1. Introduction
Individuals are susceptible to falls due to instability in their lower extremities and limited joint mobility during daily activities [
1]. The likelihood and severity of falls are particularly high in individuals over the age of 65, with 30–40% experiencing at least one fall per year. These falls can result in fractures or other long-term health issues, which can cause significant physical and psychological injury [
2,
3,
4]. Injuries sustained by older adults from falls depend not only on the injuries incurred but also on the time interval between the onset of the fall and the receipt of help and treatment. Medical research has shown that timely assistance or treatment after a fall can reduce the risk of sequelae from later falls as well as accidental death [
5]. Providing timely assistance and treatment services for elderly individuals who live alone and have fallen at home is of significant social and practical importance. This ensures the safety and security of the elderly.
Currently, there are several methods for detecting human posture [
6] which can also recognize and detect falls. Wearable technology development can integrate sensors, wireless communication, and other technologies into wearable devices. These devices support various interaction methods, such as gesture and eye movement, to capture human body movement and posture information. They use multi-information data fusion to achieve the detection of human falls, resulting in high detection accuracy and real-time detection [
7,
8,
9,
10]. However, older people may forget to wear them after charging, which hinders prolonged detection due to the need for frequent recharging. Placing sensor nodes in a specific area to monitor changes in the human body’s center of gravity, movement trajectory, and position can provide valuable information about the body’s posture and overall situation [
11,
12,
13,
14]. However, deployment costs are high, and external environmental limitations and interference can be a challenge.
The utilization of cameras or other imaging devices for real-time acquisition of image information in a monitoring area, coupled with the application of deep learning techniques to analyze the acquired image data and determine human body movement postures, represents a current research focus [
15,
16]. Deep learning methods for analysis can be broadly categorized into two directions: two-stage and one-stage [
17]. Prominent examples of two-stage algorithms include R-CNN, Mask R-CNN [
18], R-FCN [
19], and Faster R-CNN [
20]. These approaches offer advantages such as high detection rates and low memory usage [
21,
22]. On the other hand, one-stage algorithms like the YOLO series [
23,
24,
25] and the SSD series perform candidate frame generation and classification in a single step. By dividing images into grids, these algorithms directly predict target categories and anchor frames on the images before obtaining final results through filtering and post-processing. Due to their lower computational requirements, one-stage algorithms are more suitable for real-time detection projects. Furthermore, recent advancements in the YOLO series have significantly improved target detection accuracy, establishing the one-stage algorithm as the mainstream choice for practical applications. Therefore, this paper selects YOLOv8 as its foundation to enhance fall detection in complex scenes.

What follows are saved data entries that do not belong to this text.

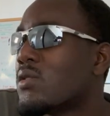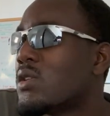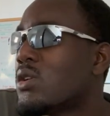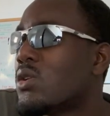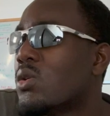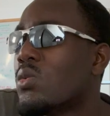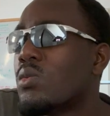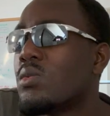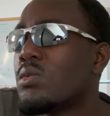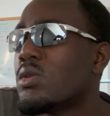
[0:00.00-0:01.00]
Didn't know,
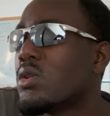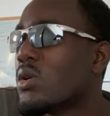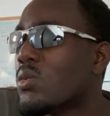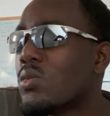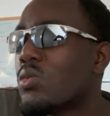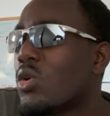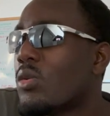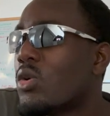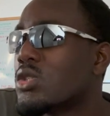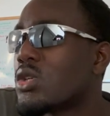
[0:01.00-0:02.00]
you know,
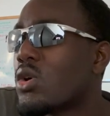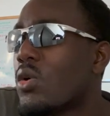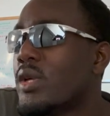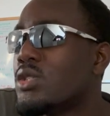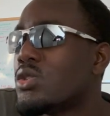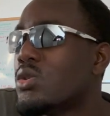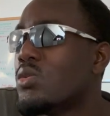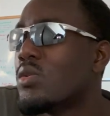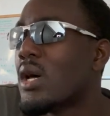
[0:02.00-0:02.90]
what to go into.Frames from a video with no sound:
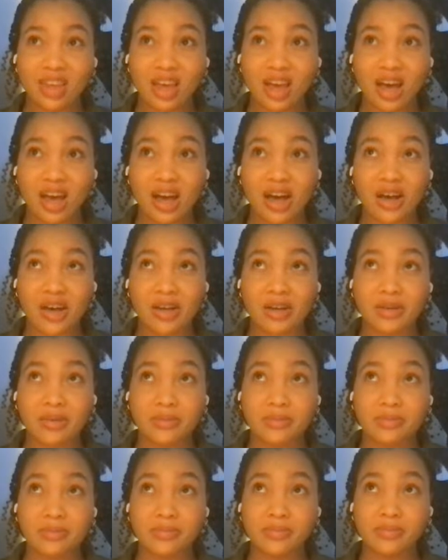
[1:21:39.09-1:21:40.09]

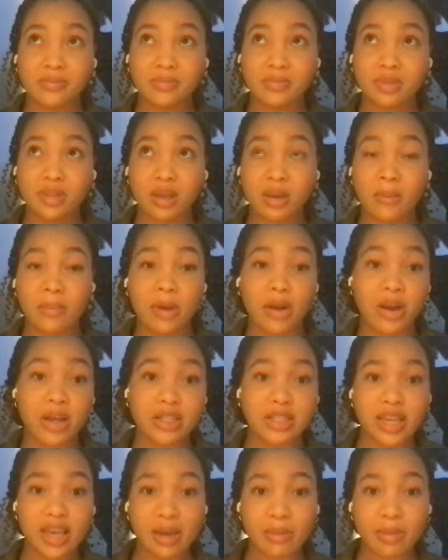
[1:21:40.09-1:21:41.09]
Um,
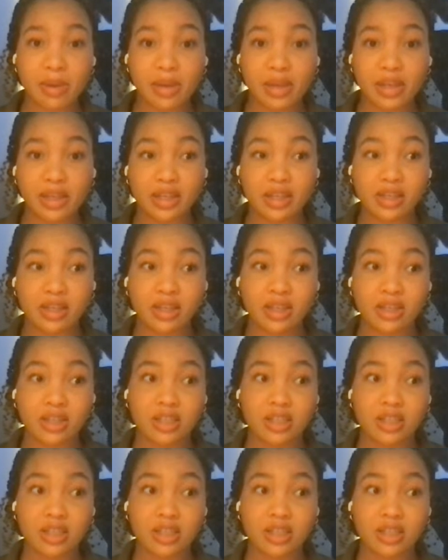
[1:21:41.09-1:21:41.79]
Beres Hammond,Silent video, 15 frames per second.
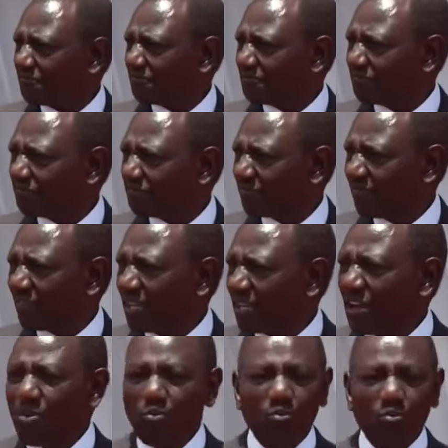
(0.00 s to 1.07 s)
Whether
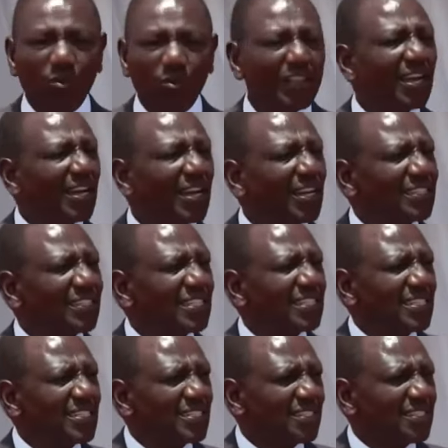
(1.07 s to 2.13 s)
it is
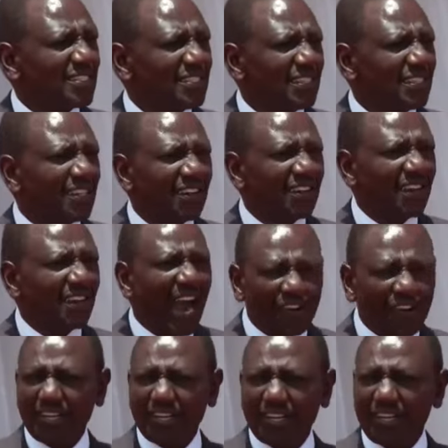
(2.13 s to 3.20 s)
agriculture
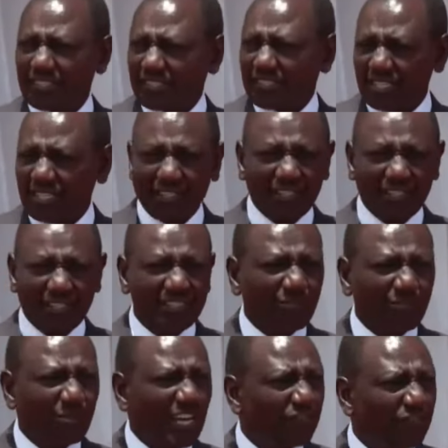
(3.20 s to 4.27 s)
that we are focused
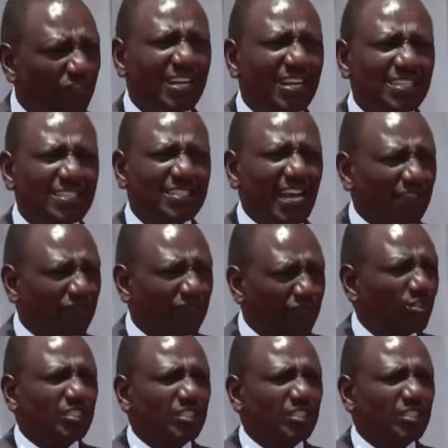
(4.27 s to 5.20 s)
on food security,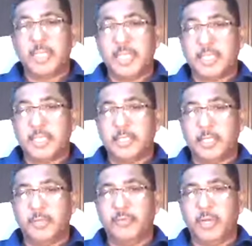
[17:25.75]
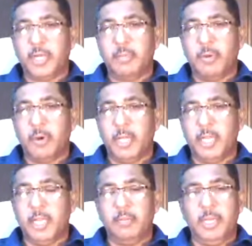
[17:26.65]
necessary for a born
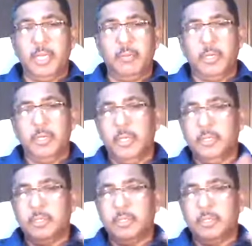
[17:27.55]
again believer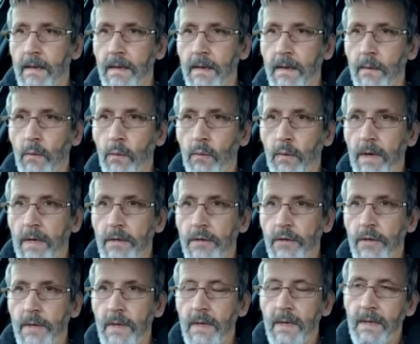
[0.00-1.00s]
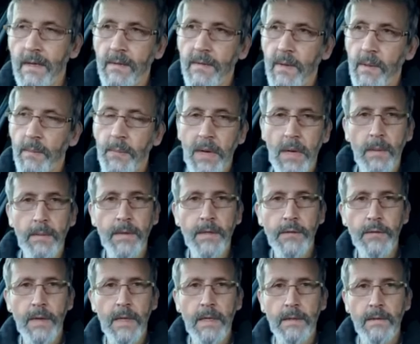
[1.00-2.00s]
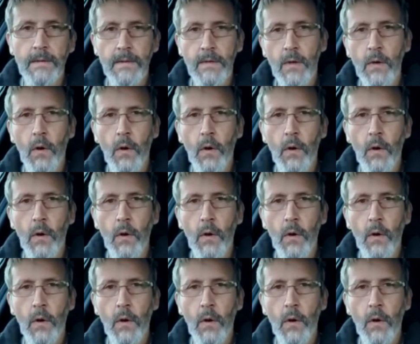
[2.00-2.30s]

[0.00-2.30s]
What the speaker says: in which the perpetrator is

The YOLOv8 model represents the latest advancement in the YOLO series, incorporating novel enhancements derived from YOLOv5 to optimize performance and flexibility, thereby rendering it more suitable for diverse target detection tasks. Comprising three key components—the backbone, neck network, and detection head—this model leverages the C2f module within its backbone network to effectively merge the C3 and ELAH structures, facilitating superior feature transfer and enhancing information utilization efficiency. Notably, the YOLOv8 detection head adopts a decoupled head approach by eliminating the objectness branch while retaining only classification and regression branches. This simplification significantly streamlines the model architecture. Additionally, an Anchor Free strategy is employed which eliminates reliance on predefined anchors; instead enabling adaptive learning of object size and position. Consequently, these advancements contribute to improved accuracy and robustness in object detection.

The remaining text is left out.